» AVAILABLE RECORDS:
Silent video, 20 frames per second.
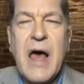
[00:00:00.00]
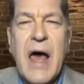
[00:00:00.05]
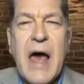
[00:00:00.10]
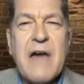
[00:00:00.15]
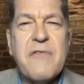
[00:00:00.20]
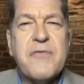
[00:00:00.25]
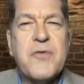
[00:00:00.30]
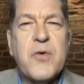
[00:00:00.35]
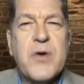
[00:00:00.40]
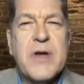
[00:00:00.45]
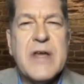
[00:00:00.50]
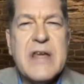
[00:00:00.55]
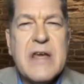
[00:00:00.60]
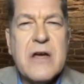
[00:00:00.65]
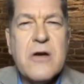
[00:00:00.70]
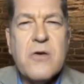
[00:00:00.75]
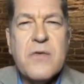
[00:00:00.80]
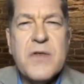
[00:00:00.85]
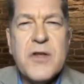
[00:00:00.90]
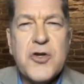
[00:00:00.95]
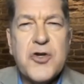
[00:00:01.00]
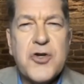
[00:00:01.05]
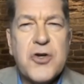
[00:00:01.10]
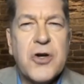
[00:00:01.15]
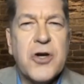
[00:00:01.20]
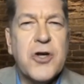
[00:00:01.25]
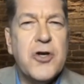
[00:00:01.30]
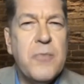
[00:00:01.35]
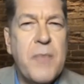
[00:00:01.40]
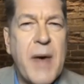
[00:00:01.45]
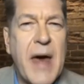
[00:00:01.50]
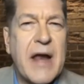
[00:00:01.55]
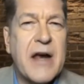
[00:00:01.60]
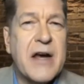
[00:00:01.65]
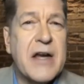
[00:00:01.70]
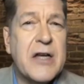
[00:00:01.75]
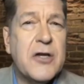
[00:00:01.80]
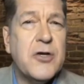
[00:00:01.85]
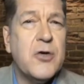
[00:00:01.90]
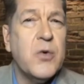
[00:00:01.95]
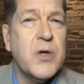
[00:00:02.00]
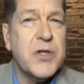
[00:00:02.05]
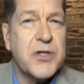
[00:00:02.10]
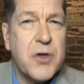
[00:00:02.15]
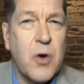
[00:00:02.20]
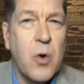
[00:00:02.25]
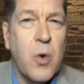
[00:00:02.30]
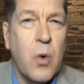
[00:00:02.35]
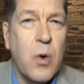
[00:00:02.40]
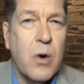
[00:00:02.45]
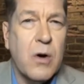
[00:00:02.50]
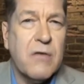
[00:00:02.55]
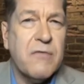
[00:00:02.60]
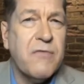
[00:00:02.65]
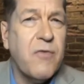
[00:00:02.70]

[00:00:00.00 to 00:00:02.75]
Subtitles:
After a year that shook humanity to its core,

==

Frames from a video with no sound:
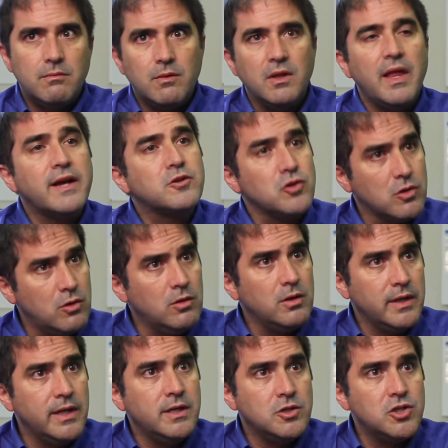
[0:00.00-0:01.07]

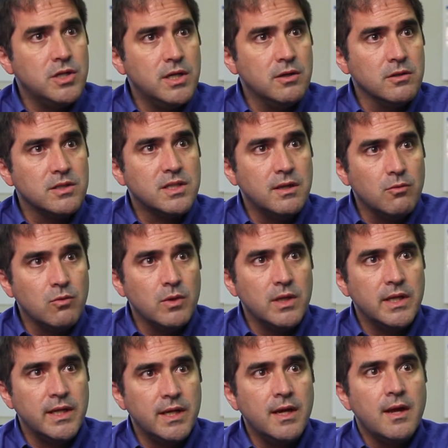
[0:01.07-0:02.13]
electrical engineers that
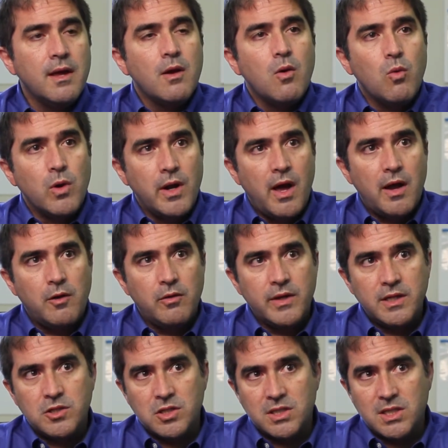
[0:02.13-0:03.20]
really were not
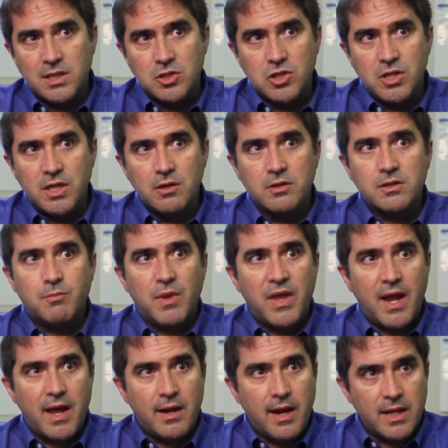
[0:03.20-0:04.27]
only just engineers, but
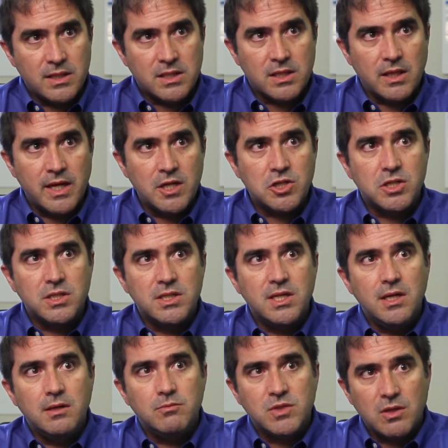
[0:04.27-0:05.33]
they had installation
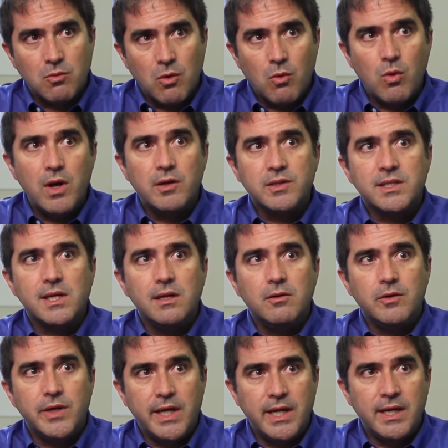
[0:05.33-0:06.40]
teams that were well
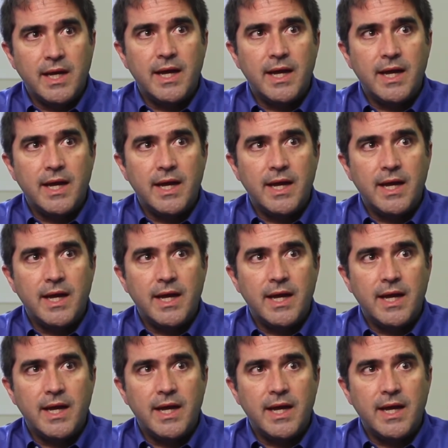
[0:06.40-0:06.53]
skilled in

* * *

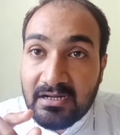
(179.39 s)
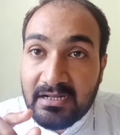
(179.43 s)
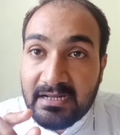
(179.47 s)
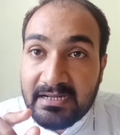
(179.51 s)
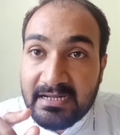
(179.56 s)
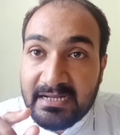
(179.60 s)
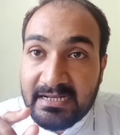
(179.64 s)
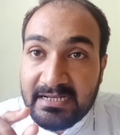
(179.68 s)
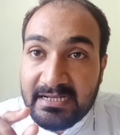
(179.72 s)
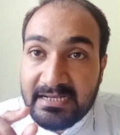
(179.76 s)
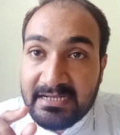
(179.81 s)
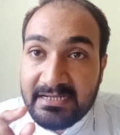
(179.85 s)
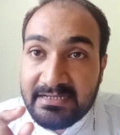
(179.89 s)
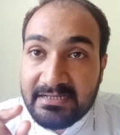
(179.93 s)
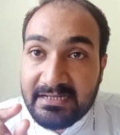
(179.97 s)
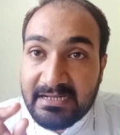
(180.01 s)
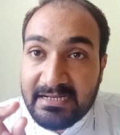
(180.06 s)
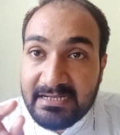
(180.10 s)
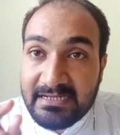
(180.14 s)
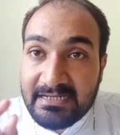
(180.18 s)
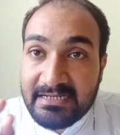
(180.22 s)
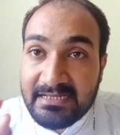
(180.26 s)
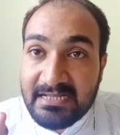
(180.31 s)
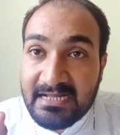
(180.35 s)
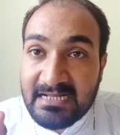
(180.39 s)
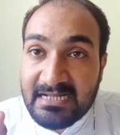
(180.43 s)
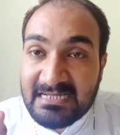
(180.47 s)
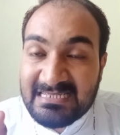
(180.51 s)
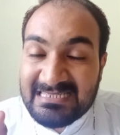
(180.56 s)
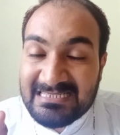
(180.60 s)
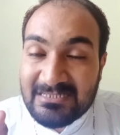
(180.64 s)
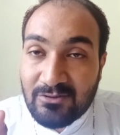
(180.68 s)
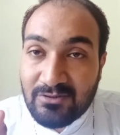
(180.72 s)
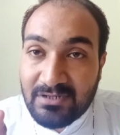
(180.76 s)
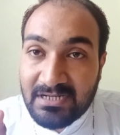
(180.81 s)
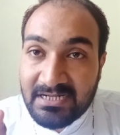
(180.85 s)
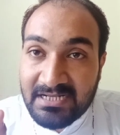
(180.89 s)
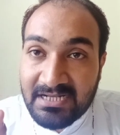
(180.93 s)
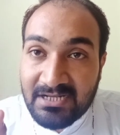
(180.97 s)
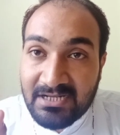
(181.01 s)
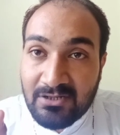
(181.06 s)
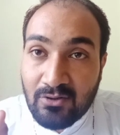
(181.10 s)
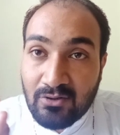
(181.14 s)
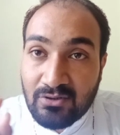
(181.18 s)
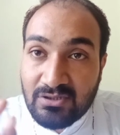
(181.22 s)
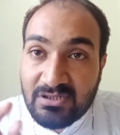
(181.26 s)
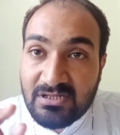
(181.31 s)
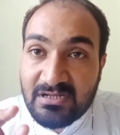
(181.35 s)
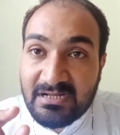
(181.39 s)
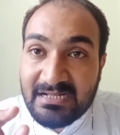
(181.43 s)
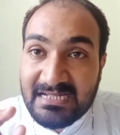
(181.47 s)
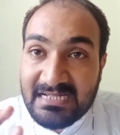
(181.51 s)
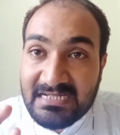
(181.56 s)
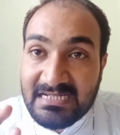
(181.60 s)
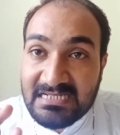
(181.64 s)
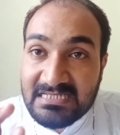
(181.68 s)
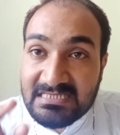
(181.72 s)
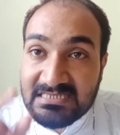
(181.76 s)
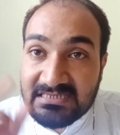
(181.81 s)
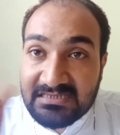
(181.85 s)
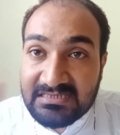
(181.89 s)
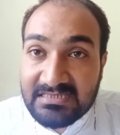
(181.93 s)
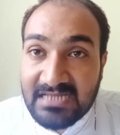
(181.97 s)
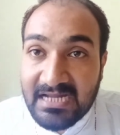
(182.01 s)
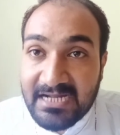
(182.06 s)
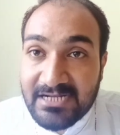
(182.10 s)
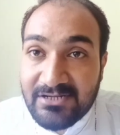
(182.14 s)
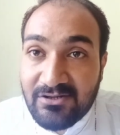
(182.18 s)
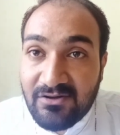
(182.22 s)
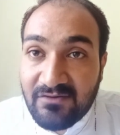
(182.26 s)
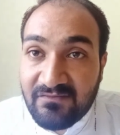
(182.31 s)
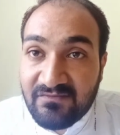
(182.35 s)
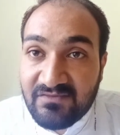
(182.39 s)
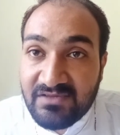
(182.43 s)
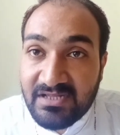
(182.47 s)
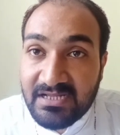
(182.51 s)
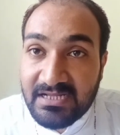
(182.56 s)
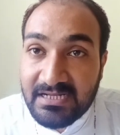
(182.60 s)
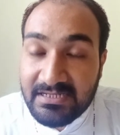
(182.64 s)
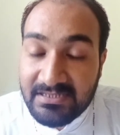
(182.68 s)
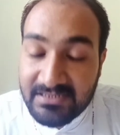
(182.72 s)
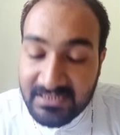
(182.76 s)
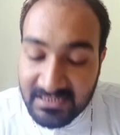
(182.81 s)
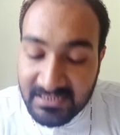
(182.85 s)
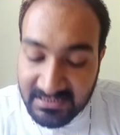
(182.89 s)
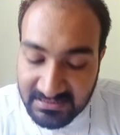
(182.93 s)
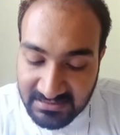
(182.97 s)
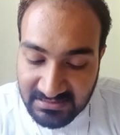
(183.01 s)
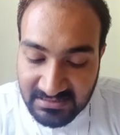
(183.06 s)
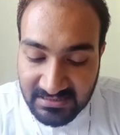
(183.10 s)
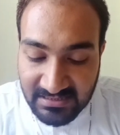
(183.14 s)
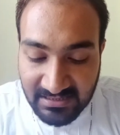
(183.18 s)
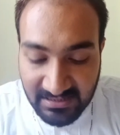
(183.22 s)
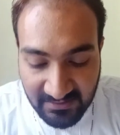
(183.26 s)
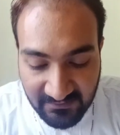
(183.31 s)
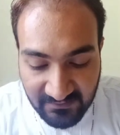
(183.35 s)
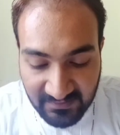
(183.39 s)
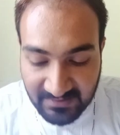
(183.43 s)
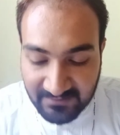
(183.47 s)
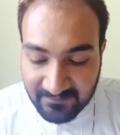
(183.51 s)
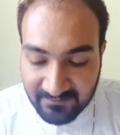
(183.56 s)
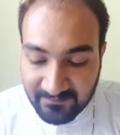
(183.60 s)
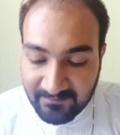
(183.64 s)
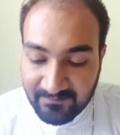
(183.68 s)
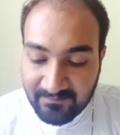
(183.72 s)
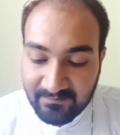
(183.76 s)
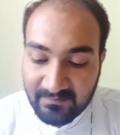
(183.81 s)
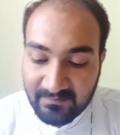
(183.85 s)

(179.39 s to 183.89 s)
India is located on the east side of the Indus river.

» EXERCISE OBJECTIVE:
Respond with the exact lines above running from the one containing "Silent video, 20 frames per second." to the one containing "[00:00:02.55]", both ends kept and no pictures included.

» EXPECTED ANSWER:
Silent video, 20 frames per second.
[00:00:00.00]
[00:00:00.05]
[00:00:00.10]
[00:00:00.15]
[00:00:00.20]
[00:00:00.25]
[00:00:00.30]
[00:00:00.35]
[00:00:00.40]
[00:00:00.45]
[00:00:00.50]
[00:00:00.55]
[00:00:00.60]
[00:00:00.65]
[00:00:00.70]
[00:00:00.75]
[00:00:00.80]
[00:00:00.85]
[00:00:00.90]
[00:00:00.95]
[00:00:01.00]
[00:00:01.05]
[00:00:01.10]
[00:00:01.15]
[00:00:01.20]
[00:00:01.25]
[00:00:01.30]
[00:00:01.35]
[00:00:01.40]
[00:00:01.45]
[00:00:01.50]
[00:00:01.55]
[00:00:01.60]
[00:00:01.65]
[00:00:01.70]
[00:00:01.75]
[00:00:01.80]
[00:00:01.85]
[00:00:01.90]
[00:00:01.95]
[00:00:02.00]
[00:00:02.05]
[00:00:02.10]
[00:00:02.15]
[00:00:02.20]
[00:00:02.25]
[00:00:02.30]
[00:00:02.35]
[00:00:02.40]
[00:00:02.45]
[00:00:02.50]
[00:00:02.55]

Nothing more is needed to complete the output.